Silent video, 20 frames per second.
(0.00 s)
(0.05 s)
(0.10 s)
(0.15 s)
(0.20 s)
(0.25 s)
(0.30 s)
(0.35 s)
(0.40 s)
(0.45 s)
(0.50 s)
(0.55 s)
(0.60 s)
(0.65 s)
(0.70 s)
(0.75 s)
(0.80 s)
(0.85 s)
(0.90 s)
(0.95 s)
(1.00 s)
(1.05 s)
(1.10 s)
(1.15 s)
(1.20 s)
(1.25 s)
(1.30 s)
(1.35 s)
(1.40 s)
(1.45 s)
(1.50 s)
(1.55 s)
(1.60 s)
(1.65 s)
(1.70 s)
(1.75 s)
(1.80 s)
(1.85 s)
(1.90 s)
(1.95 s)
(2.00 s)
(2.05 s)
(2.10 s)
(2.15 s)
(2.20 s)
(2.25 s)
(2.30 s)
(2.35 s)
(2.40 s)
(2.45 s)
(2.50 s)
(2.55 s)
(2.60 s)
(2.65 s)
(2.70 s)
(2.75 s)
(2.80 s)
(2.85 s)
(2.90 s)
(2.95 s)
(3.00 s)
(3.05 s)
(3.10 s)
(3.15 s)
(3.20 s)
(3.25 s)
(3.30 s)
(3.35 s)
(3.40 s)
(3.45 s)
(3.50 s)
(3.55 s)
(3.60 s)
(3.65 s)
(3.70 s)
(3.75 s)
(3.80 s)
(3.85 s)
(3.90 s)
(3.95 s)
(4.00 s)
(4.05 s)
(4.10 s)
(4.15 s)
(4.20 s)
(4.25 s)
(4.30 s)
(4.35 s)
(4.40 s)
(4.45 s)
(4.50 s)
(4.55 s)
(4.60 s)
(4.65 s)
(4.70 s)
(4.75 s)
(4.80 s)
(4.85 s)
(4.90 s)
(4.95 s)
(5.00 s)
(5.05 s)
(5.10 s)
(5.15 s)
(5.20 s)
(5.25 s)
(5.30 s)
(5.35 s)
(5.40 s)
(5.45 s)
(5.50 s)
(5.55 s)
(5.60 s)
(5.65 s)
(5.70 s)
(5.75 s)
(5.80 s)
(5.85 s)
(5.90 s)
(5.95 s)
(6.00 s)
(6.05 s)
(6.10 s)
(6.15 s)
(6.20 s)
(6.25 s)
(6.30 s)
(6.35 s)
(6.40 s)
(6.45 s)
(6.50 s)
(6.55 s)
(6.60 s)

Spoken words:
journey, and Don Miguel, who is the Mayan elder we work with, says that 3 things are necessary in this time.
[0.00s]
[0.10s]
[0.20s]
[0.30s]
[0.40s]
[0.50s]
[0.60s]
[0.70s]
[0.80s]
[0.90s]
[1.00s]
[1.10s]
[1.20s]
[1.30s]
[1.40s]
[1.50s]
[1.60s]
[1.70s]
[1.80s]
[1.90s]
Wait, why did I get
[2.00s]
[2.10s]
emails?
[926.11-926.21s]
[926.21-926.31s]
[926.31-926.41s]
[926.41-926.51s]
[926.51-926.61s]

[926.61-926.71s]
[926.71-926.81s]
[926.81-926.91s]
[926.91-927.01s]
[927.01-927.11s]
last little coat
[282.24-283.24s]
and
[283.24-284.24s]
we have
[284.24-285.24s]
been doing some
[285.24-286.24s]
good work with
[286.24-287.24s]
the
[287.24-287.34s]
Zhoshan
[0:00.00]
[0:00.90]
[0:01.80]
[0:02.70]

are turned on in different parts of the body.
****************************************
The job here is to write out all the entries again exactly.

Silent video, 20 frames per second.
(0.00 s)
(0.05 s)
(0.10 s)
(0.15 s)
(0.20 s)
(0.25 s)
(0.30 s)
(0.35 s)
(0.40 s)
(0.45 s)
(0.50 s)
(0.55 s)
(0.60 s)
(0.65 s)
(0.70 s)
(0.75 s)
(0.80 s)
(0.85 s)
(0.90 s)
(0.95 s)
(1.00 s)
(1.05 s)
(1.10 s)
(1.15 s)
(1.20 s)
(1.25 s)
(1.30 s)
(1.35 s)
(1.40 s)
(1.45 s)
(1.50 s)
(1.55 s)
(1.60 s)
(1.65 s)
(1.70 s)
(1.75 s)
(1.80 s)
(1.85 s)
(1.90 s)
(1.95 s)
(2.00 s)
(2.05 s)
(2.10 s)
(2.15 s)
(2.20 s)
(2.25 s)
(2.30 s)
(2.35 s)
(2.40 s)
(2.45 s)
(2.50 s)
(2.55 s)
(2.60 s)
(2.65 s)
(2.70 s)
(2.75 s)
(2.80 s)
(2.85 s)
(2.90 s)
(2.95 s)
(3.00 s)
(3.05 s)
(3.10 s)
(3.15 s)
(3.20 s)
(3.25 s)
(3.30 s)
(3.35 s)
(3.40 s)
(3.45 s)
(3.50 s)
(3.55 s)
(3.60 s)
(3.65 s)
(3.70 s)
(3.75 s)
(3.80 s)
(3.85 s)
(3.90 s)
(3.95 s)
(4.00 s)
(4.05 s)
(4.10 s)
(4.15 s)
(4.20 s)
(4.25 s)
(4.30 s)
(4.35 s)
(4.40 s)
(4.45 s)
(4.50 s)
(4.55 s)
(4.60 s)
(4.65 s)
(4.70 s)
(4.75 s)
(4.80 s)
(4.85 s)
(4.90 s)
(4.95 s)
(5.00 s)
(5.05 s)
(5.10 s)
(5.15 s)
(5.20 s)
(5.25 s)
(5.30 s)
(5.35 s)
(5.40 s)
(5.45 s)
(5.50 s)
(5.55 s)
(5.60 s)
(5.65 s)
(5.70 s)
(5.75 s)
(5.80 s)
(5.85 s)
(5.90 s)
(5.95 s)
(6.00 s)
(6.05 s)
(6.10 s)
(6.15 s)
(6.20 s)
(6.25 s)
(6.30 s)
(6.35 s)
(6.40 s)
(6.45 s)
(6.50 s)
(6.55 s)
(6.60 s)

Spoken words:
journey, and Don Miguel, who is the Mayan elder we work with, says that 3 things are necessary in this time.
[0.00s]
[0.10s]
[0.20s]
[0.30s]
[0.40s]
[0.50s]
[0.60s]
[0.70s]
[0.80s]
[0.90s]
[1.00s]
[1.10s]
[1.20s]
[1.30s]
[1.40s]
[1.50s]
[1.60s]
[1.70s]
[1.80s]
[1.90s]
Wait, why did I get
[2.00s]
[2.10s]
emails?
[926.11-926.21s]
[926.21-926.31s]
[926.31-926.41s]
[926.41-926.51s]
[926.51-926.61s]

[926.61-926.71s]
[926.71-926.81s]
[926.81-926.91s]
[926.91-927.01s]
[927.01-927.11s]
last little coat
[282.24-283.24s]
and
[283.24-284.24s]
we have
[284.24-285.24s]
been doing some
[285.24-286.24s]
good work with
[286.24-287.24s]
the
[287.24-287.34s]
Zhoshan
[0:00.00]
[0:00.90]
[0:01.80]
[0:02.70]

are turned on in different parts of the body.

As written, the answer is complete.